#### EXERCISE DESCRIPTION:
Give the records again word for word. Leave every picture out.

#### TASK DATA:

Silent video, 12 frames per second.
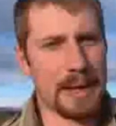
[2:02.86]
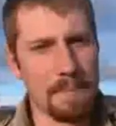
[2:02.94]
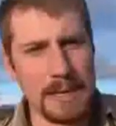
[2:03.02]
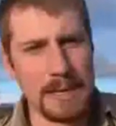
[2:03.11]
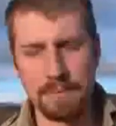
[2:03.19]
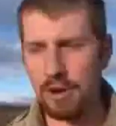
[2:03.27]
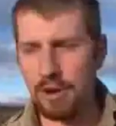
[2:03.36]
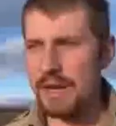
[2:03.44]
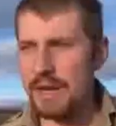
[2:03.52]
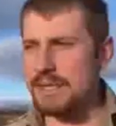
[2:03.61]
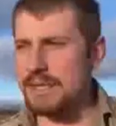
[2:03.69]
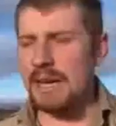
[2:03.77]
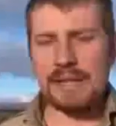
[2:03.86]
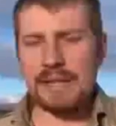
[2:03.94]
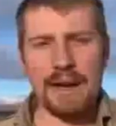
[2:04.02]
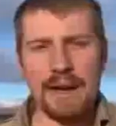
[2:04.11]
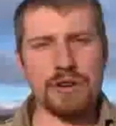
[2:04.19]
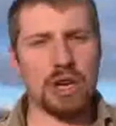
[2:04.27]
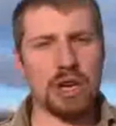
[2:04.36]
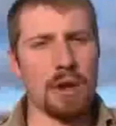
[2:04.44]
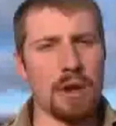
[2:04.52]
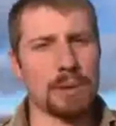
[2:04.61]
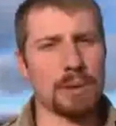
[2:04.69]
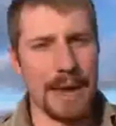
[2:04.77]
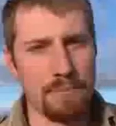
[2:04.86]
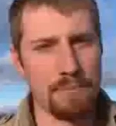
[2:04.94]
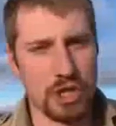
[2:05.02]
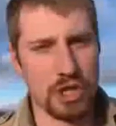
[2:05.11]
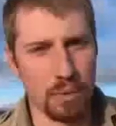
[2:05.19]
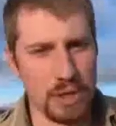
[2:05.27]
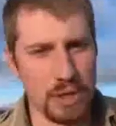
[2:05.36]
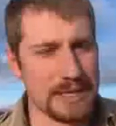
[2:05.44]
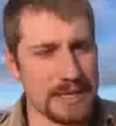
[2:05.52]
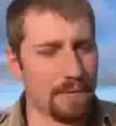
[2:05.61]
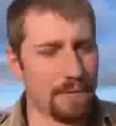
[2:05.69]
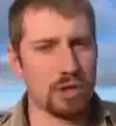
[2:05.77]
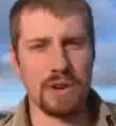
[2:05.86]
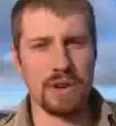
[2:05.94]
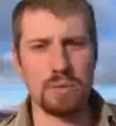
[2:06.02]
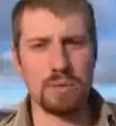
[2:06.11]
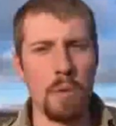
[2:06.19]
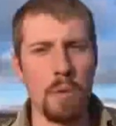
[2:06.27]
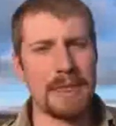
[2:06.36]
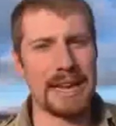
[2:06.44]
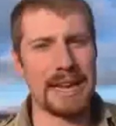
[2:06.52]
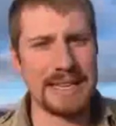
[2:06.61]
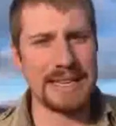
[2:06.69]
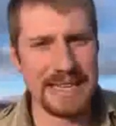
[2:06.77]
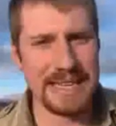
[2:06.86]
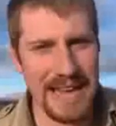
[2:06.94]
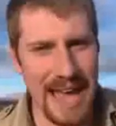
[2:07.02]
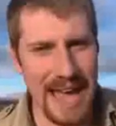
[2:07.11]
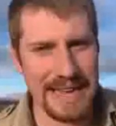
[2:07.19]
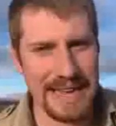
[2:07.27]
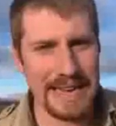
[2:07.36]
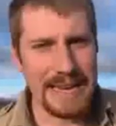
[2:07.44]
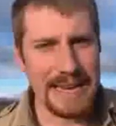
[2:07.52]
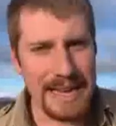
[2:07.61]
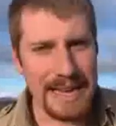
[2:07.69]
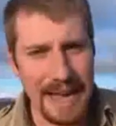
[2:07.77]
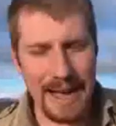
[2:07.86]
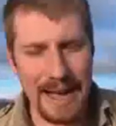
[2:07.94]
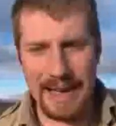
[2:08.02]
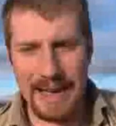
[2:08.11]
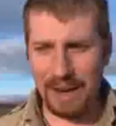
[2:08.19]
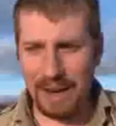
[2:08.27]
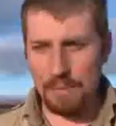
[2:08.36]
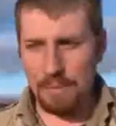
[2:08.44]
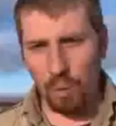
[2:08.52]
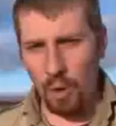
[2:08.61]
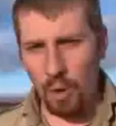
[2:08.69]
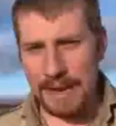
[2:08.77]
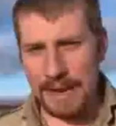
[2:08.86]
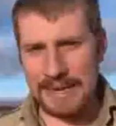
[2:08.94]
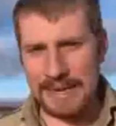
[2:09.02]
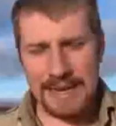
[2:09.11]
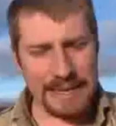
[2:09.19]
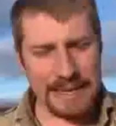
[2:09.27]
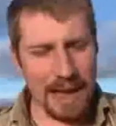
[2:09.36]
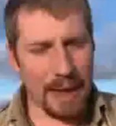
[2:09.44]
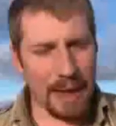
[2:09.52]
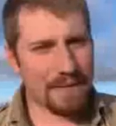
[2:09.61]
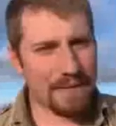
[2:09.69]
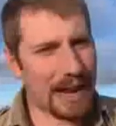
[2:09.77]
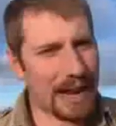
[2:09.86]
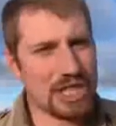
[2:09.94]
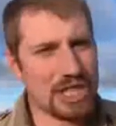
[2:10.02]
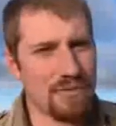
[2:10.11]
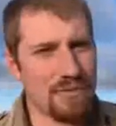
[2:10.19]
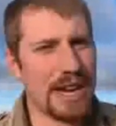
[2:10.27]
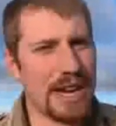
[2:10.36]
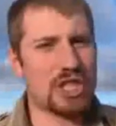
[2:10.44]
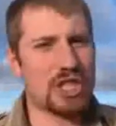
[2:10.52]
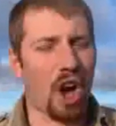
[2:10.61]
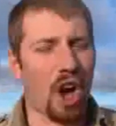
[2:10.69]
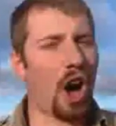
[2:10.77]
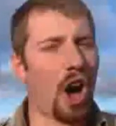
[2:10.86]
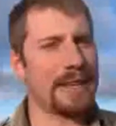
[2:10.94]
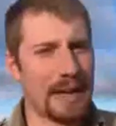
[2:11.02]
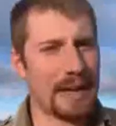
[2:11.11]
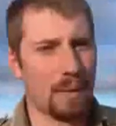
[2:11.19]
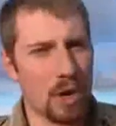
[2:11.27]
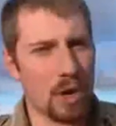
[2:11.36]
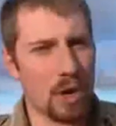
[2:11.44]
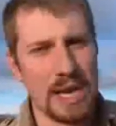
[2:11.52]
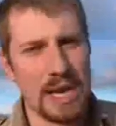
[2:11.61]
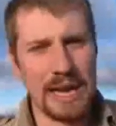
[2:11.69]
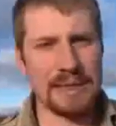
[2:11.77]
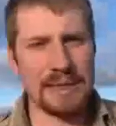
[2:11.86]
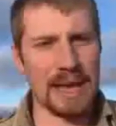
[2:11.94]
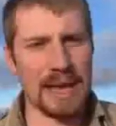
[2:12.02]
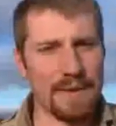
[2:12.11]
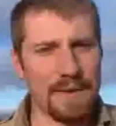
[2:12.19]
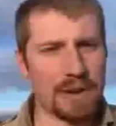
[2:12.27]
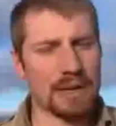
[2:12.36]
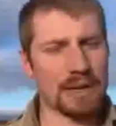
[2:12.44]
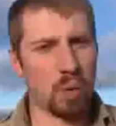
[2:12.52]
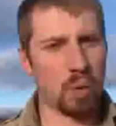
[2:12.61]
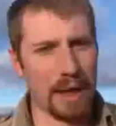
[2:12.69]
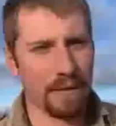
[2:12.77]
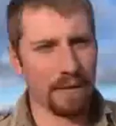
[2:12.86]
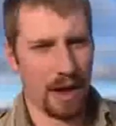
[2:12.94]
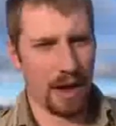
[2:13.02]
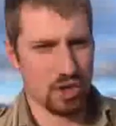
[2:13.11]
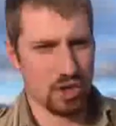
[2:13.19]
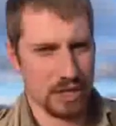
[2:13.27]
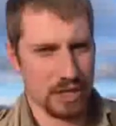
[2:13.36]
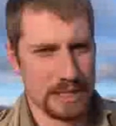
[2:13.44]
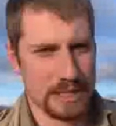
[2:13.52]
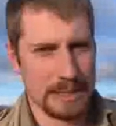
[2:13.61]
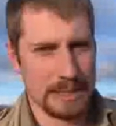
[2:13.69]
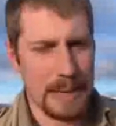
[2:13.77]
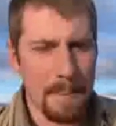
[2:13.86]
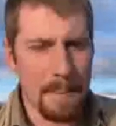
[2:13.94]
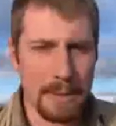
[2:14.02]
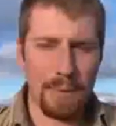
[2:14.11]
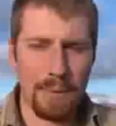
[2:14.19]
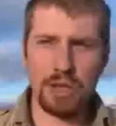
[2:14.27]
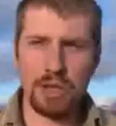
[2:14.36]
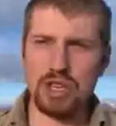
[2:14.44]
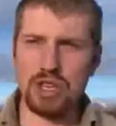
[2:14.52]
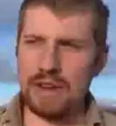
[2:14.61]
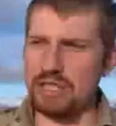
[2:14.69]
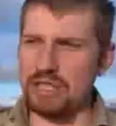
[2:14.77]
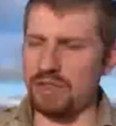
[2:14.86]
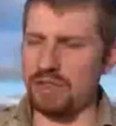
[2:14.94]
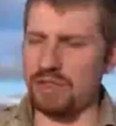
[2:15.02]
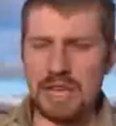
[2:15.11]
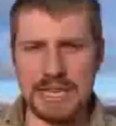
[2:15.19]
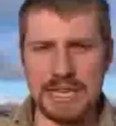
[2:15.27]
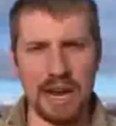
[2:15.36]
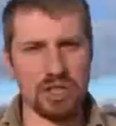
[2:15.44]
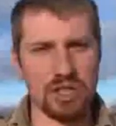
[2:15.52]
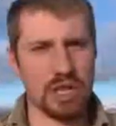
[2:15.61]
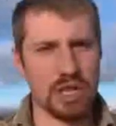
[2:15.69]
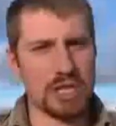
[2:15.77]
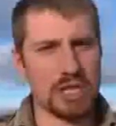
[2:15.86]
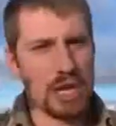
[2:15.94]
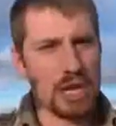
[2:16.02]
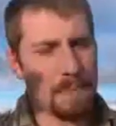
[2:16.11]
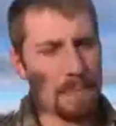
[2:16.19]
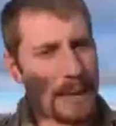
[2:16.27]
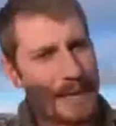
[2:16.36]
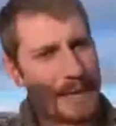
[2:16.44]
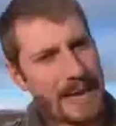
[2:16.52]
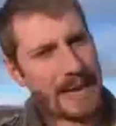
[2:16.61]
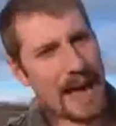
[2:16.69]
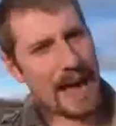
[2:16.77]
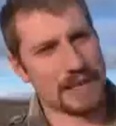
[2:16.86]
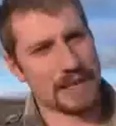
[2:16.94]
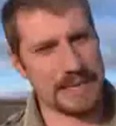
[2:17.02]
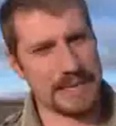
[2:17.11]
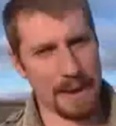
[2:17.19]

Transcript: surprised, the average global temperature was several degrees warmer than it is today. Global warming? Yeah, we haven't actually reached the height that it was in the 11 and 1200s. But then once you reach the 1300s, you begin to have a dip,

#### EXERCISE OUTPUT:
Silent video, 12 frames per second.
[2:02.86]
[2:02.94]
[2:03.02]
[2:03.11]
[2:03.19]
[2:03.27]
[2:03.36]
[2:03.44]
[2:03.52]
[2:03.61]
[2:03.69]
[2:03.77]
[2:03.86]
[2:03.94]
[2:04.02]
[2:04.11]
[2:04.19]
[2:04.27]
[2:04.36]
[2:04.44]
[2:04.52]
[2:04.61]
[2:04.69]
[2:04.77]
[2:04.86]
[2:04.94]
[2:05.02]
[2:05.11]
[2:05.19]
[2:05.27]
[2:05.36]
[2:05.44]
[2:05.52]
[2:05.61]
[2:05.69]
[2:05.77]
[2:05.86]
[2:05.94]
[2:06.02]
[2:06.11]
[2:06.19]
[2:06.27]
[2:06.36]
[2:06.44]
[2:06.52]
[2:06.61]
[2:06.69]
[2:06.77]
[2:06.86]
[2:06.94]
[2:07.02]
[2:07.11]
[2:07.19]
[2:07.27]
[2:07.36]
[2:07.44]
[2:07.52]
[2:07.61]
[2:07.69]
[2:07.77]
[2:07.86]
[2:07.94]
[2:08.02]
[2:08.11]
[2:08.19]
[2:08.27]
[2:08.36]
[2:08.44]
[2:08.52]
[2:08.61]
[2:08.69]
[2:08.77]
[2:08.86]
[2:08.94]
[2:09.02]
[2:09.11]
[2:09.19]
[2:09.27]
[2:09.36]
[2:09.44]
[2:09.52]
[2:09.61]
[2:09.69]
[2:09.77]
[2:09.86]
[2:09.94]
[2:10.02]
[2:10.11]
[2:10.19]
[2:10.27]
[2:10.36]
[2:10.44]
[2:10.52]
[2:10.61]
[2:10.69]
[2:10.77]
[2:10.86]
[2:10.94]
[2:11.02]
[2:11.11]
[2:11.19]
[2:11.27]
[2:11.36]
[2:11.44]
[2:11.52]
[2:11.61]
[2:11.69]
[2:11.77]
[2:11.86]
[2:11.94]
[2:12.02]
[2:12.11]
[2:12.19]
[2:12.27]
[2:12.36]
[2:12.44]
[2:12.52]
[2:12.61]
[2:12.69]
[2:12.77]
[2:12.86]
[2:12.94]
[2:13.02]
[2:13.11]
[2:13.19]
[2:13.27]
[2:13.36]
[2:13.44]
[2:13.52]
[2:13.61]
[2:13.69]
[2:13.77]
[2:13.86]
[2:13.94]
[2:14.02]
[2:14.11]
[2:14.19]
[2:14.27]
[2:14.36]
[2:14.44]
[2:14.52]
[2:14.61]
[2:14.69]
[2:14.77]
[2:14.86]
[2:14.94]
[2:15.02]
[2:15.11]
[2:15.19]
[2:15.27]
[2:15.36]
[2:15.44]
[2:15.52]
[2:15.61]
[2:15.69]
[2:15.77]
[2:15.86]
[2:15.94]
[2:16.02]
[2:16.11]
[2:16.19]
[2:16.27]
[2:16.36]
[2:16.44]
[2:16.52]
[2:16.61]
[2:16.69]
[2:16.77]
[2:16.86]
[2:16.94]
[2:17.02]
[2:17.11]
[2:17.19]

Transcript: surprised, the average global temperature was several degrees warmer than it is today. Global warming? Yeah, we haven't actually reached the height that it was in the 11 and 1200s. But then once you reach the 1300s, you begin to have a dip,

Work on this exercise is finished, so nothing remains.